[Items listed in a dataset]
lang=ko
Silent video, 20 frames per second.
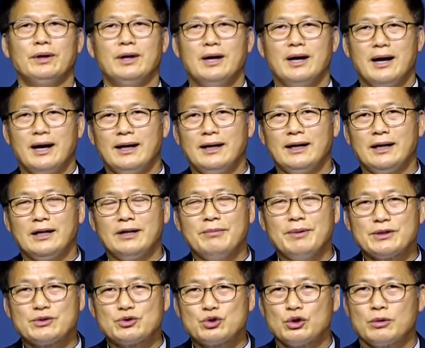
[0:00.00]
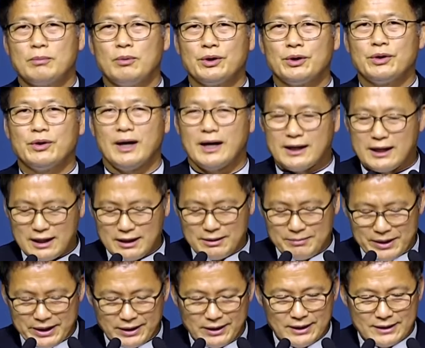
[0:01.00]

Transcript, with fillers: 하나님의 축복이요, 하나님의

=== EXERCISE INSTRUCTIONS ===
Reproduce the data word for word without its images.

=== TASK ANSWER ===
lang=ko
Silent video, 20 frames per second.
[0:00.00]
[0:01.00]

Transcript, with fillers: 하나님의 축복이요, 하나님의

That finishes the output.